Every record, down to the last line, must be given again exactly.
BEGIN RECORDS TO USE
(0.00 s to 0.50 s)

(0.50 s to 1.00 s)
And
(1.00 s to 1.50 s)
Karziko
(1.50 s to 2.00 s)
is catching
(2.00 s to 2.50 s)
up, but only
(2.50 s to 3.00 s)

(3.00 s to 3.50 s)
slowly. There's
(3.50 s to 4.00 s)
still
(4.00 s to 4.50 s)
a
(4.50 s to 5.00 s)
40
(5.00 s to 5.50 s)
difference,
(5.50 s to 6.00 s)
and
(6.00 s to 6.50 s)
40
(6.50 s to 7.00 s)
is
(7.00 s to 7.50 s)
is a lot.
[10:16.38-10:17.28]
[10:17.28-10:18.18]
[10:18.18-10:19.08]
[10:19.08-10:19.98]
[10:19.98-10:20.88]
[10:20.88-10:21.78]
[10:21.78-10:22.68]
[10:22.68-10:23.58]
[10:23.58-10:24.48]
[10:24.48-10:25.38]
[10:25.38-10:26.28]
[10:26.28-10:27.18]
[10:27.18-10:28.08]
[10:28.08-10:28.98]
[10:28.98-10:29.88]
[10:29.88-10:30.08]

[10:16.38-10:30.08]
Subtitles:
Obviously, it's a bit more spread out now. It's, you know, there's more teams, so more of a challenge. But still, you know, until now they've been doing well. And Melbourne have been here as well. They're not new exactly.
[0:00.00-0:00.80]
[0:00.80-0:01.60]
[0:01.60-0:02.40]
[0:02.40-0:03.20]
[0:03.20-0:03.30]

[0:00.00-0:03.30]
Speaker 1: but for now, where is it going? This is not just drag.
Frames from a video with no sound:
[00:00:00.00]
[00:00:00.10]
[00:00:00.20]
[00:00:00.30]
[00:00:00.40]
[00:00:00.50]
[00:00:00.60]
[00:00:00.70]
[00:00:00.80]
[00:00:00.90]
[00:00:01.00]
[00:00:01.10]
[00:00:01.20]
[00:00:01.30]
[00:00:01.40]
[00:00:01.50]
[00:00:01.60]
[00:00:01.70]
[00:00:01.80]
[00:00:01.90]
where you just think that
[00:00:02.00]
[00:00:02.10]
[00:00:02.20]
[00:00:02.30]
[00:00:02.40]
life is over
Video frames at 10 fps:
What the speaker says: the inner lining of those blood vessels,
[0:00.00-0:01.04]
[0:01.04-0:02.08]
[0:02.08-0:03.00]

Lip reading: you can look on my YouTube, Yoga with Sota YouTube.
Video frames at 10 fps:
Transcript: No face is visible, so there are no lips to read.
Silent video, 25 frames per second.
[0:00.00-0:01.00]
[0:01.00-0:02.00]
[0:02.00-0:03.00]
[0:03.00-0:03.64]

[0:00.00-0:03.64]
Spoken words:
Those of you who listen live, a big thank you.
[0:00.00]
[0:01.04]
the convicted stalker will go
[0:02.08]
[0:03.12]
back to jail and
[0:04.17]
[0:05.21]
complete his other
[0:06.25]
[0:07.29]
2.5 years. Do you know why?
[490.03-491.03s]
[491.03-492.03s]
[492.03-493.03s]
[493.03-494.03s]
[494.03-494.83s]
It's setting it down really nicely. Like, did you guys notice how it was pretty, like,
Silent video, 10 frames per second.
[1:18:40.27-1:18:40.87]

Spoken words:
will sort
END RECORDS TO USE
_TASK ANSWER_:
(0.00 s to 0.50 s)

(0.50 s to 1.00 s)
And
(1.00 s to 1.50 s)
Karziko
(1.50 s to 2.00 s)
is catching
(2.00 s to 2.50 s)
up, but only
(2.50 s to 3.00 s)

(3.00 s to 3.50 s)
slowly. There's
(3.50 s to 4.00 s)
still
(4.00 s to 4.50 s)
a
(4.50 s to 5.00 s)
40
(5.00 s to 5.50 s)
difference,
(5.50 s to 6.00 s)
and
(6.00 s to 6.50 s)
40
(6.50 s to 7.00 s)
is
(7.00 s to 7.50 s)
is a lot.
[10:16.38-10:17.28]
[10:17.28-10:18.18]
[10:18.18-10:19.08]
[10:19.08-10:19.98]
[10:19.98-10:20.88]
[10:20.88-10:21.78]
[10:21.78-10:22.68]
[10:22.68-10:23.58]
[10:23.58-10:24.48]
[10:24.48-10:25.38]
[10:25.38-10:26.28]
[10:26.28-10:27.18]
[10:27.18-10:28.08]
[10:28.08-10:28.98]
[10:28.98-10:29.88]
[10:29.88-10:30.08]

[10:16.38-10:30.08]
Subtitles:
Obviously, it's a bit more spread out now. It's, you know, there's more teams, so more of a challenge. But still, you know, until now they've been doing well. And Melbourne have been here as well. They're not new exactly.
[0:00.00-0:00.80]
[0:00.80-0:01.60]
[0:01.60-0:02.40]
[0:02.40-0:03.20]
[0:03.20-0:03.30]

[0:00.00-0:03.30]
Speaker 1: but for now, where is it going? This is not just drag.
Frames from a video with no sound:
[00:00:00.00]
[00:00:00.10]
[00:00:00.20]
[00:00:00.30]
[00:00:00.40]
[00:00:00.50]
[00:00:00.60]
[00:00:00.70]
[00:00:00.80]
[00:00:00.90]
[00:00:01.00]
[00:00:01.10]
[00:00:01.20]
[00:00:01.30]
[00:00:01.40]
[00:00:01.50]
[00:00:01.60]
[00:00:01.70]
[00:00:01.80]
[00:00:01.90]
where you just think that
[00:00:02.00]
[00:00:02.10]
[00:00:02.20]
[00:00:02.30]
[00:00:02.40]
life is over
Video frames at 10 fps:
What the speaker says: the inner lining of those blood vessels,
[0:00.00-0:01.04]
[0:01.04-0:02.08]
[0:02.08-0:03.00]

Lip reading: you can look on my YouTube, Yoga with Sota YouTube.
Video frames at 10 fps:
Transcript: No face is visible, so there are no lips to read.
Silent video, 25 frames per second.
[0:00.00-0:01.00]
[0:01.00-0:02.00]
[0:02.00-0:03.00]
[0:03.00-0:03.64]

[0:00.00-0:03.64]
Spoken words:
Those of you who listen live, a big thank you.
[0:00.00]
[0:01.04]
the convicted stalker will go
[0:02.08]
[0:03.12]
back to jail and
[0:04.17]
[0:05.21]
complete his other
[0:06.25]
[0:07.29]
2.5 years. Do you know why?
[490.03-491.03s]
[491.03-492.03s]
[492.03-493.03s]
[493.03-494.03s]
[494.03-494.83s]
It's setting it down really nicely. Like, did you guys notice how it was pretty, like,
Silent video, 10 frames per second.
[1:18:40.27-1:18:40.87]

Spoken words:
will sort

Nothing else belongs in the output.